MAJOR John Timpson, who has died aged 82, was an officer in the Scots Guards (in which his fam-ily served for four generations) who won an MC when seconded to Long Range Desert Group in 1942. The Long Range Desert Group had been founded in 1940 for the purpose of deep reconnaissance behind enemy lines during the desert war in North Africa. Employing the skills acquired by desert explorers of earlier decades it travelled in jeeps or trucks through a barren area 1000 miles by 1200 miles acquiring vital intelligence of German and Italian strengths and plans: the temp-

erature range was 0-120F. It also piloted SAS teams to remote air fields, where they destroyed aircraft on the ground.

John Alastair Livingston Timpson was born on May 22, 1915, and was educated at Eton and Trinity College, Cambridge. In March 1936 he won a bet that he could not walk from Cambridge to St Paul's Cathedral in London and back within 24 hours, a distance of 106 miles. He accomplished it within 23 hours 2mins, winning #275 in the process. One of those betting against him was David Stirling, then an undergraduate at Trinity, but later also to join the Scots Guards and to be the founder of the SAS.

After beginning a career in gold mining in South Africa, Timpson returned to the UK in 1939 to join the Scots Guards, and soon afterwards was selected for the 5th Battalion, an unorthodox creation made of up of experienced skiers and explorers who had volunteered to help Finland, which had been attacked by Russia. Most of these ''Guardsmen'' in the 5th Batallion were officers from other units who had dropped their ranks to join as private soldiers. However, the Russians won the war before the battalion could display its skills and Timpson was then posted to the 2nd Battalion of the Scots Guards in Egypt.

He soon volunteered to join the LRDG and in December 1942 was commanding a unit briefed to know the number and type of vehicles and troops retreating after the Battle of Alamein. His task involved travelling 800 miles through barren desert into ter-ritory where the Arabs were pro-German and anti-British, and setting up a concealed roadside watch which stayed in position for 13 days despite heavy and bitterly cold rainfall.

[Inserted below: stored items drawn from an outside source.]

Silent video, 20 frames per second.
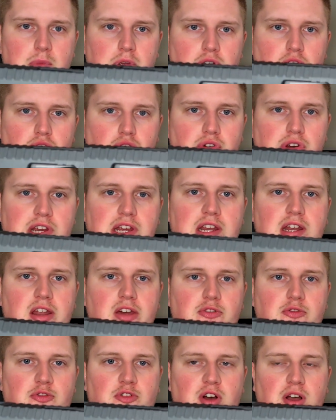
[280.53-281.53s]
green
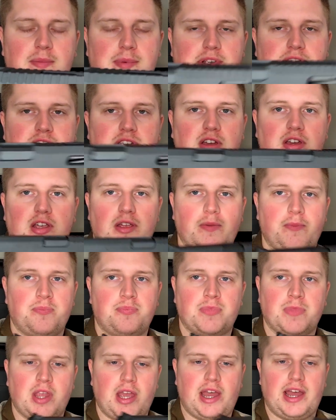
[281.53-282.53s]
fiber sight,
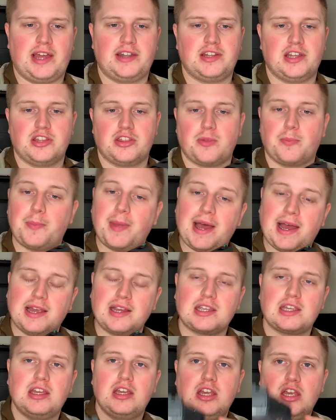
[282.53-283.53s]
and at the
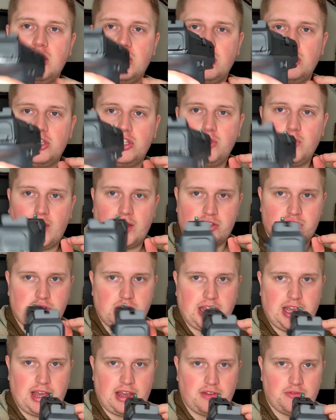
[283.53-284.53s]
back, you actually
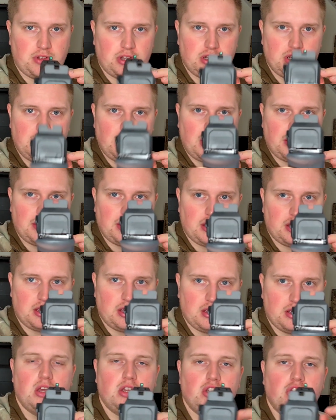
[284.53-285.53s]
have nothing.
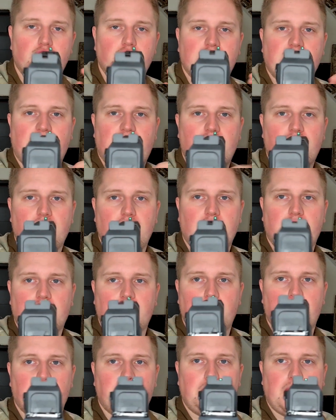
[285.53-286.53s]
You just have like a
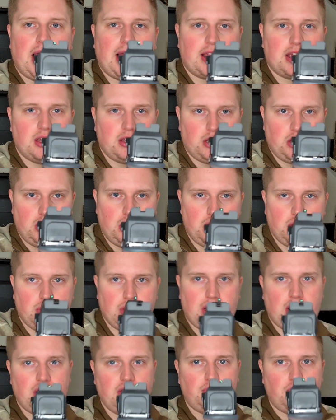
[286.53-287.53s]
black U.
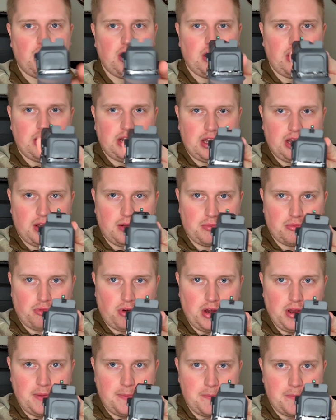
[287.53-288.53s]
Now, if I line it up
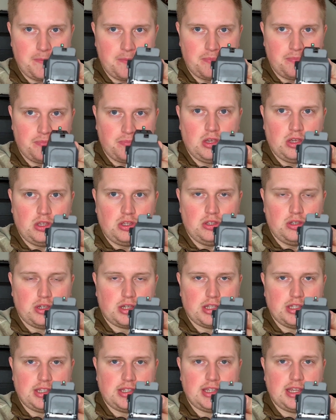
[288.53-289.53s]
right, you
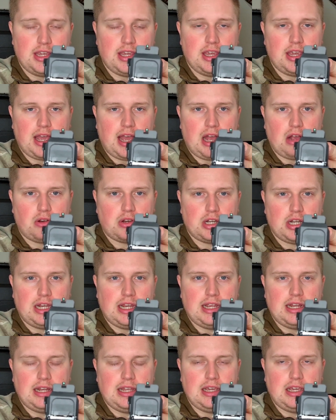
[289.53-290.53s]
can see how
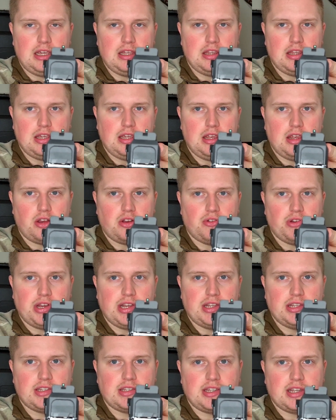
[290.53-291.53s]
clearly the
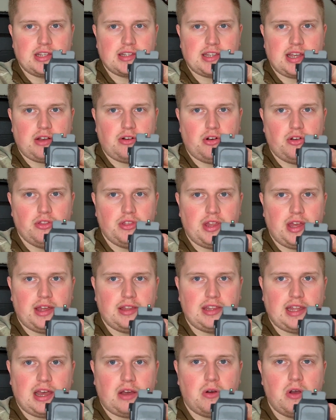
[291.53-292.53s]
green sticks out on that.
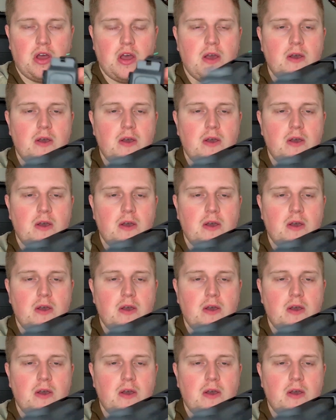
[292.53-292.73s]
Now,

His party had already lost half its numbers through a battle with enemy armoured cars on the way in, and as his base camp was 20 miles from the watching post, changing the watches every eight hours (which he supervised personally) involved hazardous drives and walks of 20 miles in which he was frequently chased and fired on by enemy patrols. Once he evaded capture by hiding for several hours in a wadi (water course) full of icy running water, and on another occasion pretended to be a German officer. Astonishingly, his squadron managed to transmit vital messages even when totally surrounded by Germans.

After a year's service with the LRDG Timpson rejoined the Scots Guards, was wounded in Tunisia, recovered, went on to fight in Italy, was wounded twice more, and was twice mentioned in dispatches.

After returning to civilian life after the war he became a stockbroker. He married Phoebe Houstoun-Boswall in 1940. They had two sons. The marriage was dissolved in 1956. In 1964 he married Aline Hobhouse.